More Things Noted
I don't know how we missed it for so long, but Manan Ahmed recently spotted David Kaiser's blog, History Unfolding. Kaiser is the author of Economic Diplomacy and the Origins of the Second World War (Princeton UP, 1980); Postmortem: New Evidence in the Case of Sacco and Vanzetti, co-authored with William Young (UMassP, 1985); Politics and War: European Conflict from Philip II to Hitler (Harvard UP, 1990); Epic Season: The 1948 American League Pennant Race (UMassP, 1998); and American Tragedy: Kennedy, Johnson, and the Origins of the Viet Nam War (Harvard UP, 2000).
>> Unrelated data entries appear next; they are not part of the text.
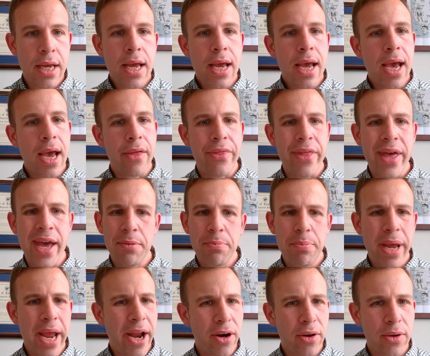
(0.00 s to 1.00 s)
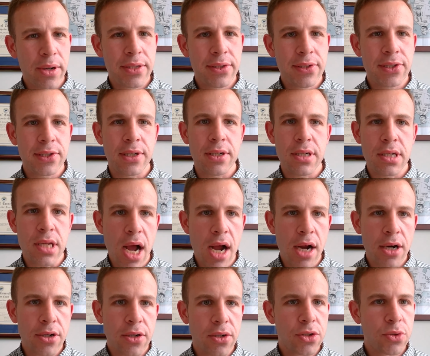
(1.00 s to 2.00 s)
and that parents and
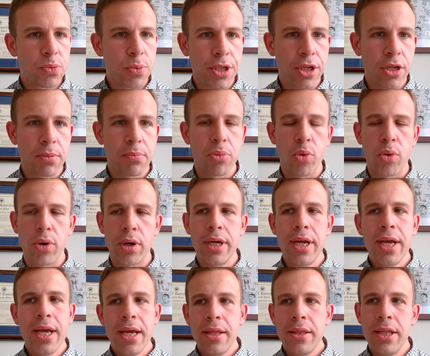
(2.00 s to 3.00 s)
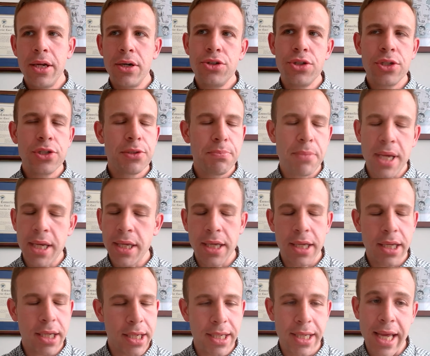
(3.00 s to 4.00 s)
doctors, when you're born, they're just making
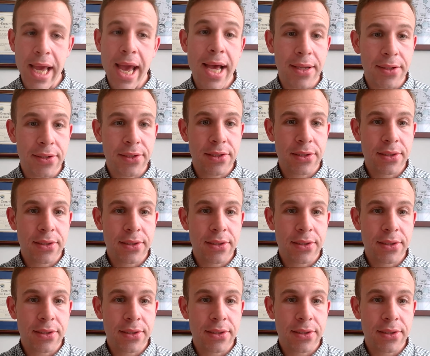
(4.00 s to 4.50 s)
a guess.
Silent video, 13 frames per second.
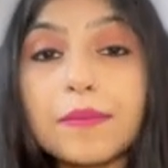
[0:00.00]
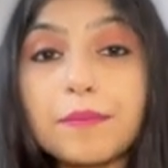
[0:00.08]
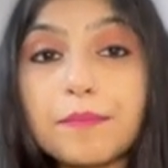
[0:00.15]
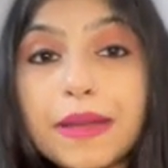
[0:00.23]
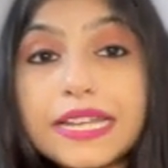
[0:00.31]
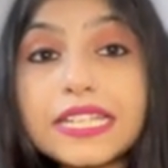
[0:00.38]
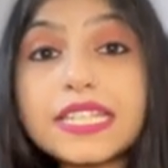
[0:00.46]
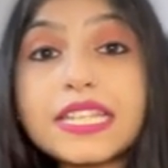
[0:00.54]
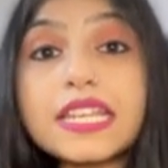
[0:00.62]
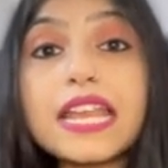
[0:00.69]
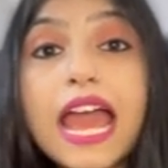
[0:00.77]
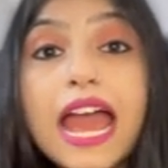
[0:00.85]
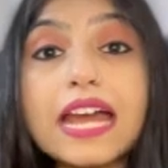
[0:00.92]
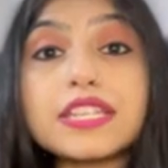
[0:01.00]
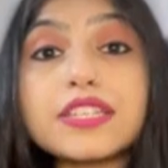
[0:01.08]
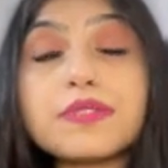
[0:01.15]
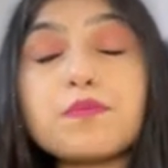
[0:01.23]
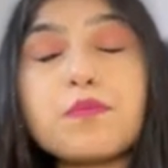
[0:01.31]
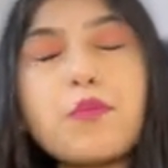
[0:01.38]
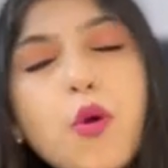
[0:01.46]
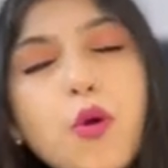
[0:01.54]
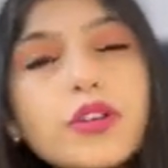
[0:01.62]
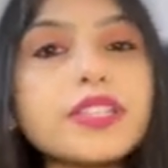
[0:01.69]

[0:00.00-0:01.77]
Medicine has more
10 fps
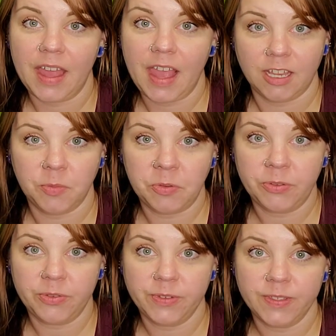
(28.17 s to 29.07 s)

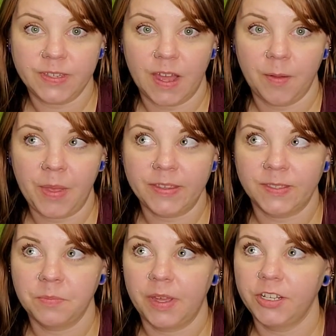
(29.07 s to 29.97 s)
animals
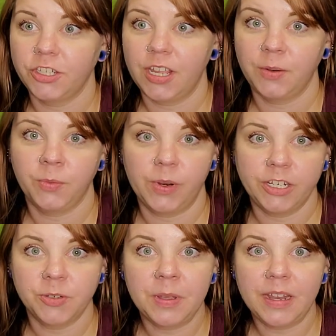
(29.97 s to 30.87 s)
as much
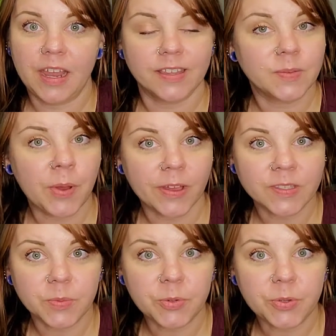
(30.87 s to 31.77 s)
enrichment as
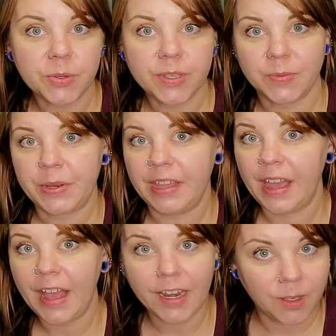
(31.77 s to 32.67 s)
possible, as many
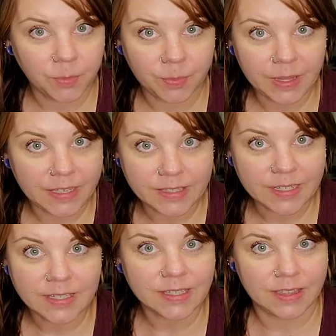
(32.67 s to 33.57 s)
hiding
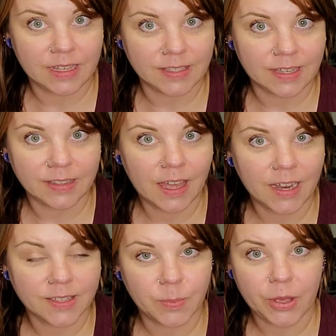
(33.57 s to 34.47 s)
places and things like that
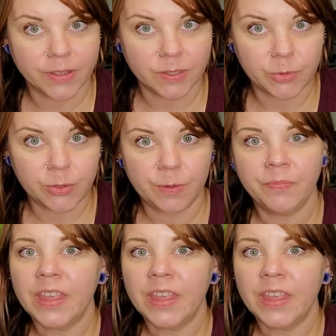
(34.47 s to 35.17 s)
as possible.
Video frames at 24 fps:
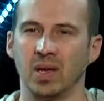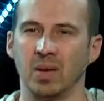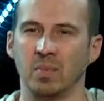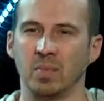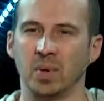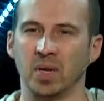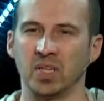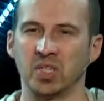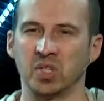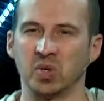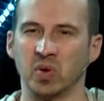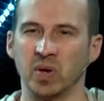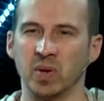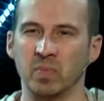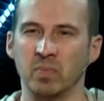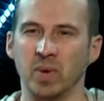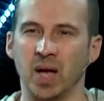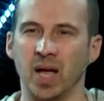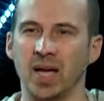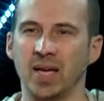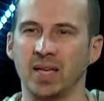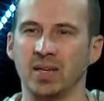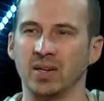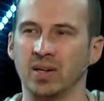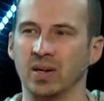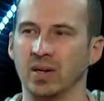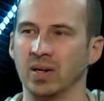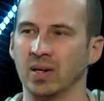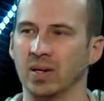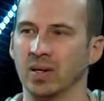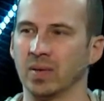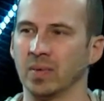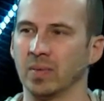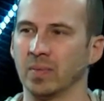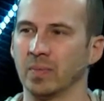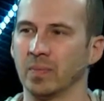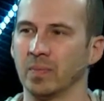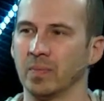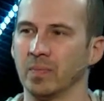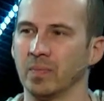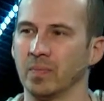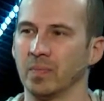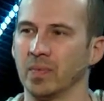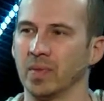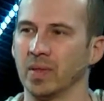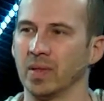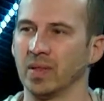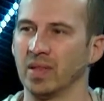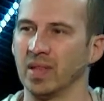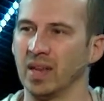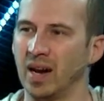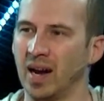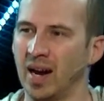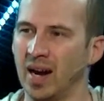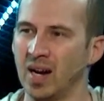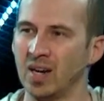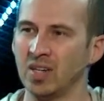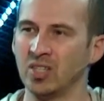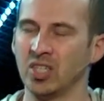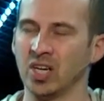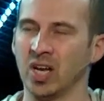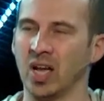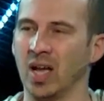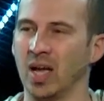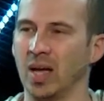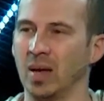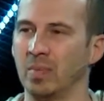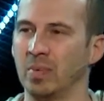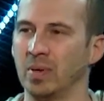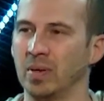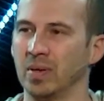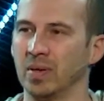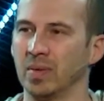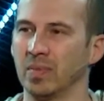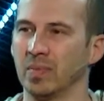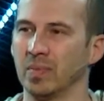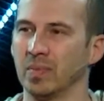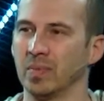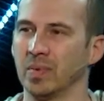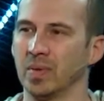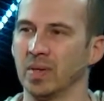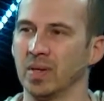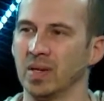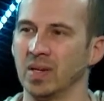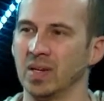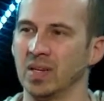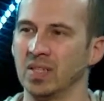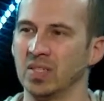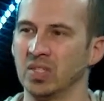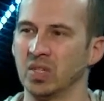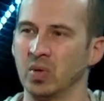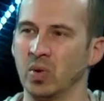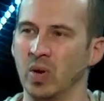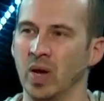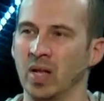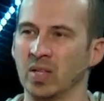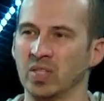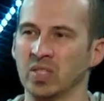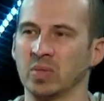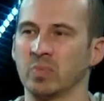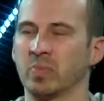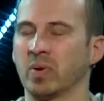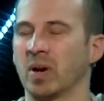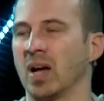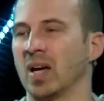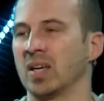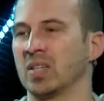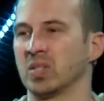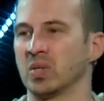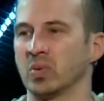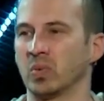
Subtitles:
but as a reminder that our job is to go out and surprise the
He is a member of the faculty at the Naval War College, but is visiting at Williams this year and will appear on a panel there with Cliopatria's friend, Marc Lynch (a.k.a., Abu Aardvark), on Tuesday.
There is some re-assurance in Charles McGrath's"At $9.95 a Page, You Expected Poetry?" NY Times, 10 September. The term-paper writing services generally produce prose as dreadful as what your students would do on their own. Like all on-line sources, Wikipedia lends itself to plagiarism. Sage Ross has a good summary of historians' listserv discussions of Wikipedia and concludes that Roy Rosenzweig's recent article,"Can History Be Open Source? Wikipedia and the Future of the Past," JAH, June, seems to be turning the tide among historians in its favor.
Jonathan Rauch,"Unwinding Bush," The Atlantic, October, is subscriber only, but you can read the whole thing here. It is a troubling reading of the Bush administration, especially for those who take the war on terrorism seriously. Thanks to Eugene Volokh for the tip.
Finally, Mark Fiore's"A Nation Remembers ..." is both amusing and sad.